Stop being petty, some little voice had nagged. None of that really matters. What mattered was the fact that she knew deep down inside that Hank didn’t really want to be a family man. He was kind and generous, the kind of man who’d even give a meal to a stray cat, but that didn’t mean he’d keep it around for the rest of his life. He didn’t want that sort of long-term commitment. He’d practically told her as much when he’d revealed the secrets of his childhood. Forget all her degrees, even an amateur psychologist could figure out the impact his mother’s behavior had had on his ability to relate to women. She understood all that. She really did. Better, apparently, than he did himself.
So, she had concluded at the end of the session, she was just going to treat him casually for the few remaining weeks they were likely to have together. They would part as friends. Good friends. Caring friends.
Not lovers.
“You know, Annie,” said the voice of her good, caring friend right behind her. A shiver shot down her spine and made mincemeat of her intentions.

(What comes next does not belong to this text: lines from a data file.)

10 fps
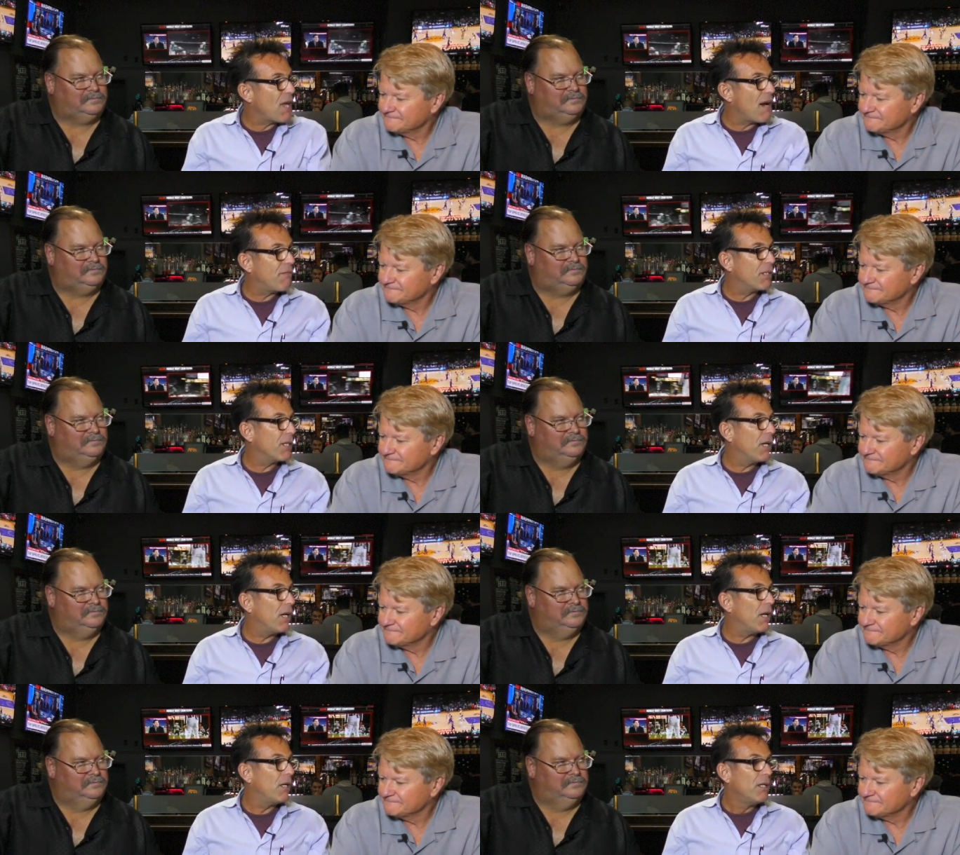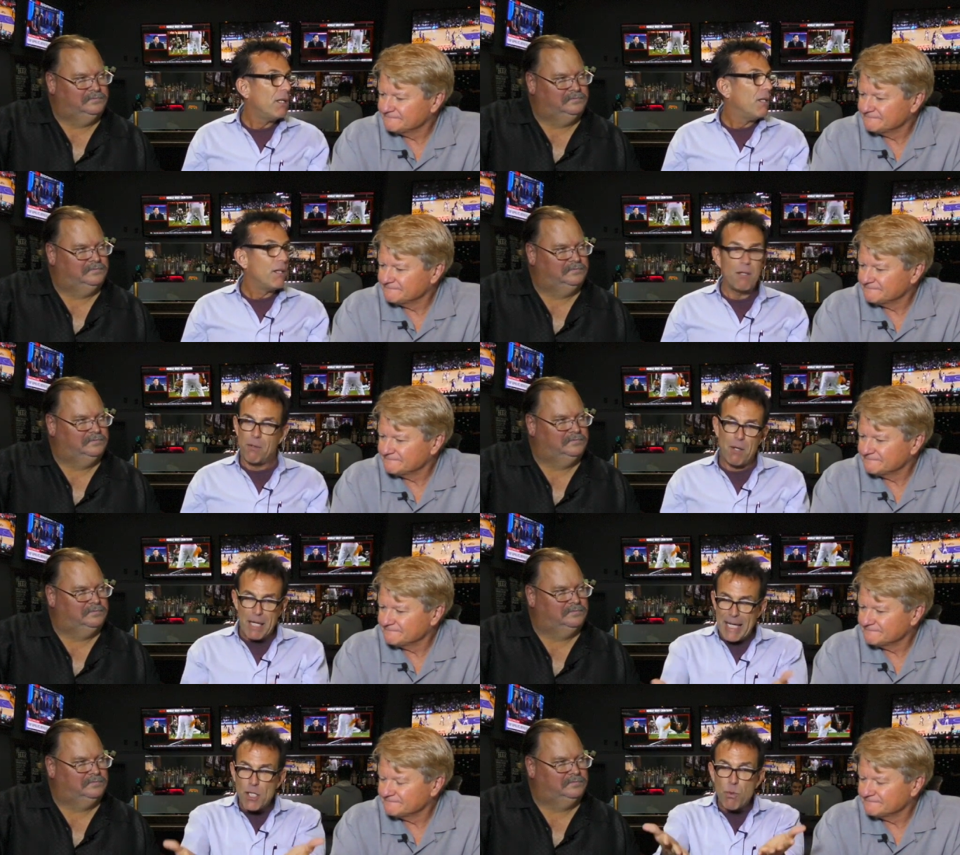Speaker 1: Africa.
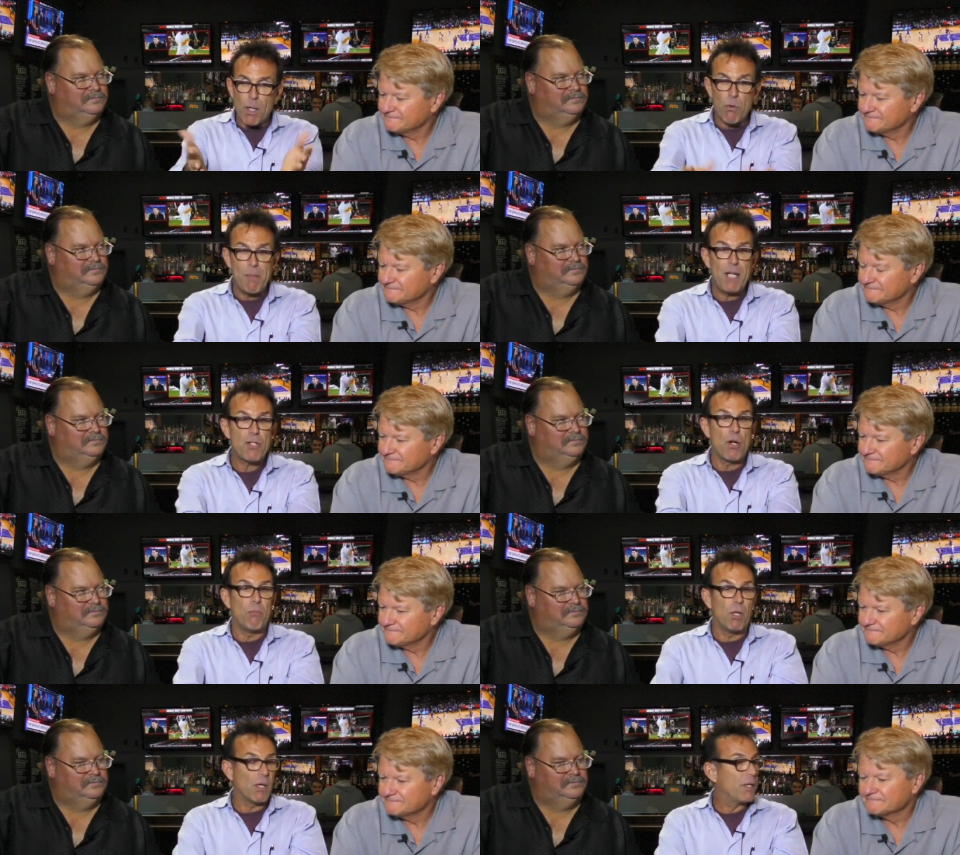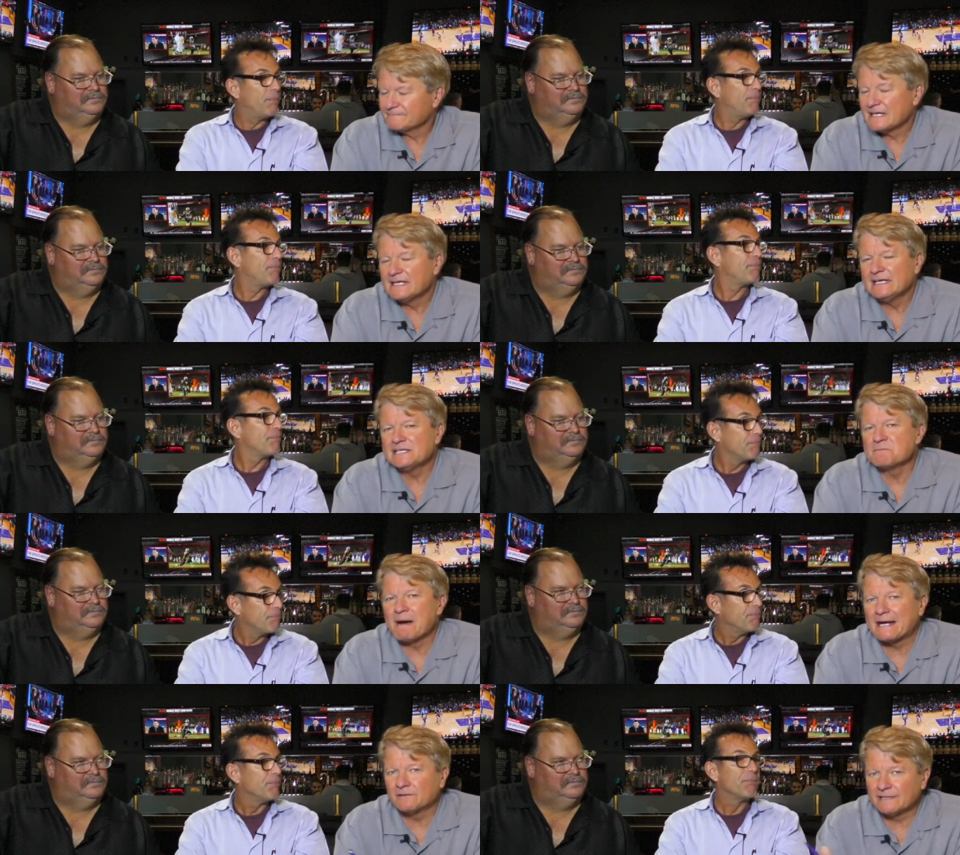Each one will be its own book.
Speaker 2: He's
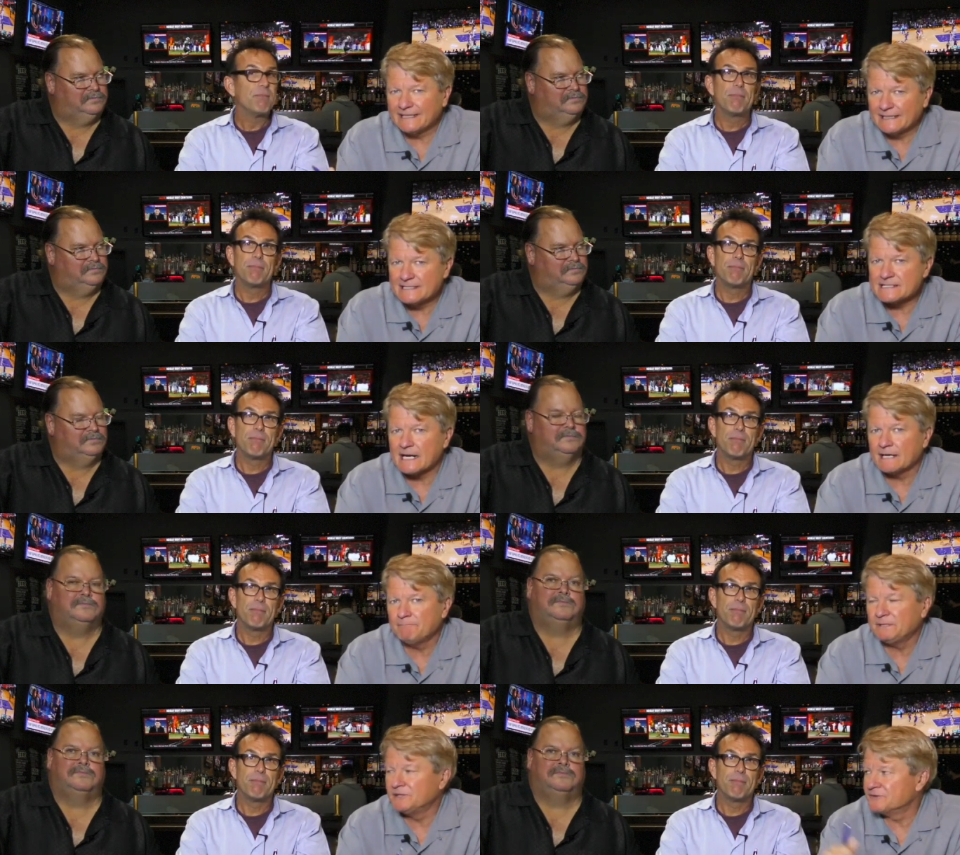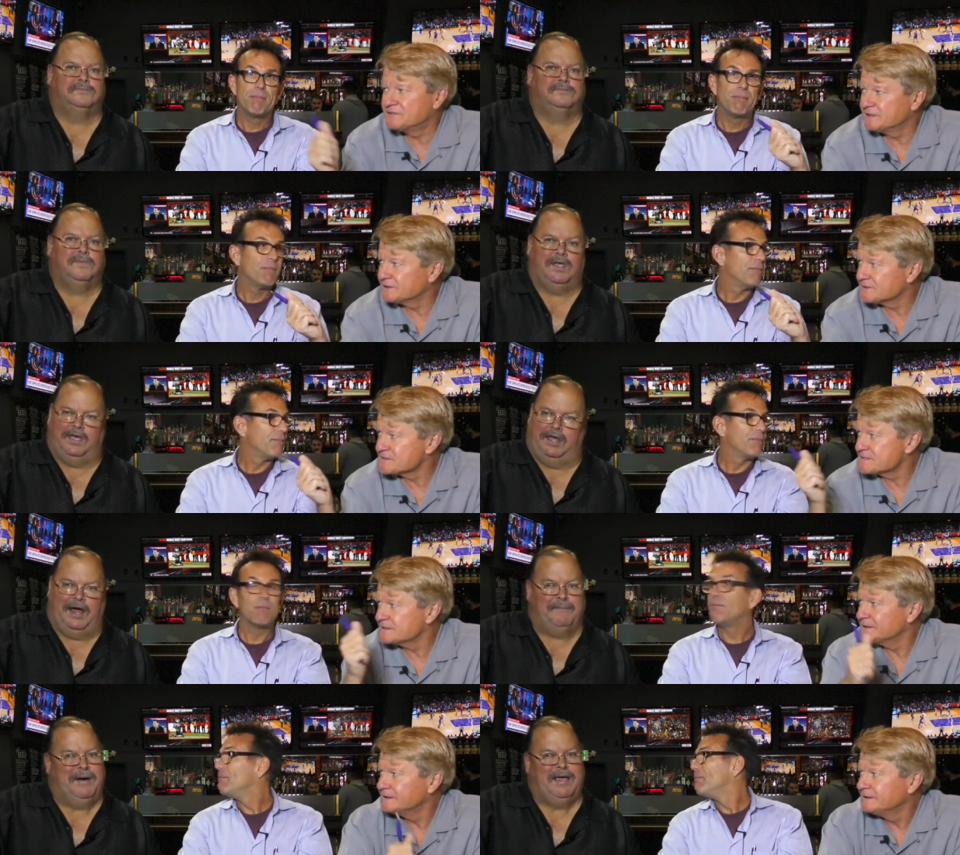Michael Higgins. I'm Peter Dills. And I'm
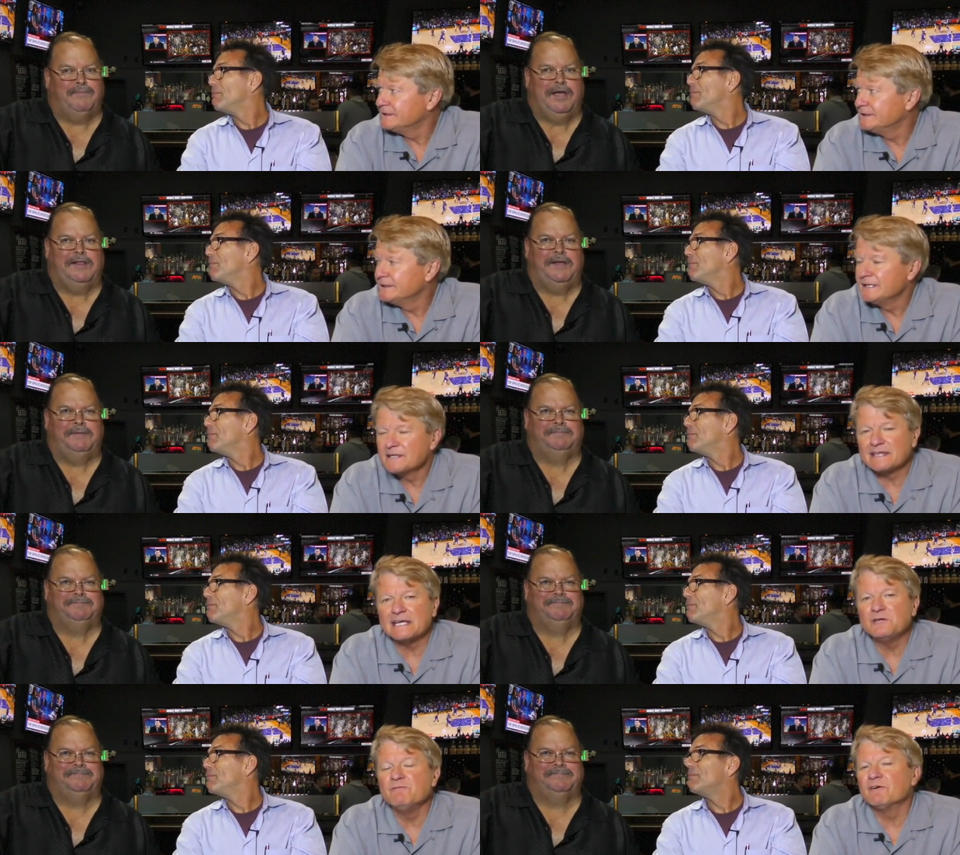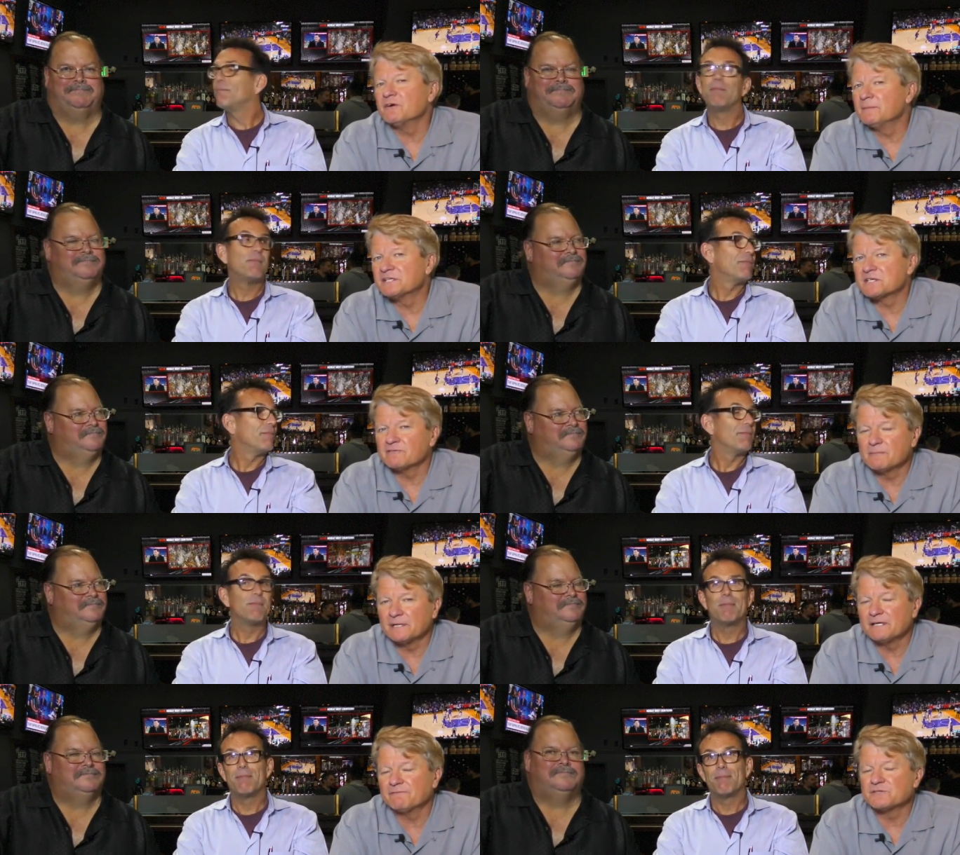Mike Bingley. Thank you very much, everybody,
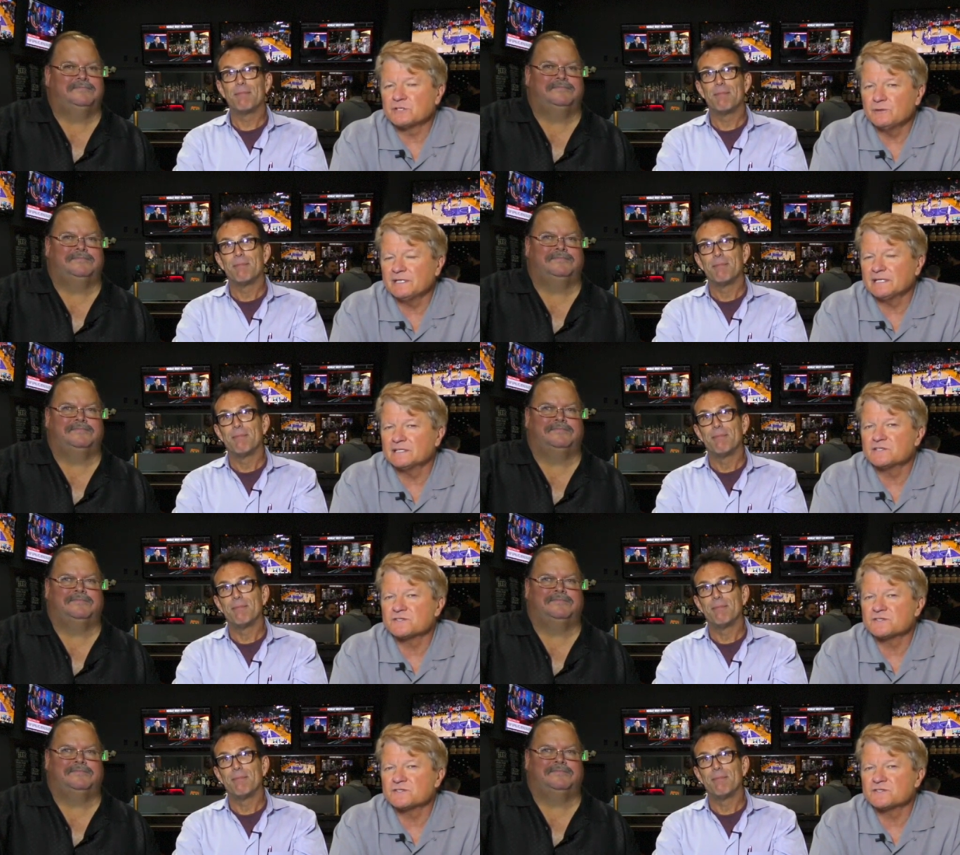for tuning in to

She whipped around angrily. “Stop doing that!”
“Doing what?”
“Sneaking up on me.”
“I did not sneak up on you,” he said reasonably. “I walked out of the kitchen right behind you. I did nothing to hide my actions. You were just lost in thought. What were you thinking about, Annie?”
She recognized that innocently quizzical expression in his eyes. More important, she spotted the neatly set trap. He wasn’t catching her in it. No, sir. “Nothing in particular,” she said in a voice so cool it could have chilled champagne. “Was there something you wanted?”
Blue eyes lost their innocence at once. They captured her and pinned her right where she was with masculine intensity. Her heart skittered crazily.
“Hank,” she protested weakly.
“Hmm?”
“I asked if there was something you wanted.”
“Yes,” he murmured, leaning toward her, his gaze fastened on her mouth.
“I meant something else,” she said. Her voice sounded strangled.
“First things first.”
She took a hastily drawn and very deep breath, then darted past him calling at the top of her lungs, “Melissa! Time for bed.”
She heard him sigh heavily as she made her narrowest escape yet. And for just a minute, she felt a fleeting pang of regret. Then she reminded herself that what she was doing was in her own best interests and in Hank’s. It was getting harder and harder to remember that, though.
Hank retreated to the backyard hammock. It was getting to be absurd. He was acting like a third grader with a crush trying to steal kisses on a playground from a reluctant classmate. That’s what Ann had reduced him to with her stubborn denial that anything had changed between them on the trip to Miami. Whether she would have behaved exactly the same way had Jason not run away was a moot point. The fact remained that she was intentionally distancing herself from him. And he, despite his reputation as a ladies’ man, had no idea what to do about it. He’d thought the marriage proposal would convince her, but it had only made her more skittish than ever. It left him completely at a loss.
Ann was not one bit like the women he’d been attracted to in the past. A dozen roses, a bottle of expensive wine or a box of imported chocolates would be wasted on her. She had a yard filled with rose bushes, she wasn’t crazy about wine and he could just imagine what she’d have to say about the candy. He could always send her a gallon jug of apple juice or bring her a dozen oat-bran muffins, but where was the romance in that? As for taking her out to a candlelit dinner, she’d probably insist on hauling all six children along.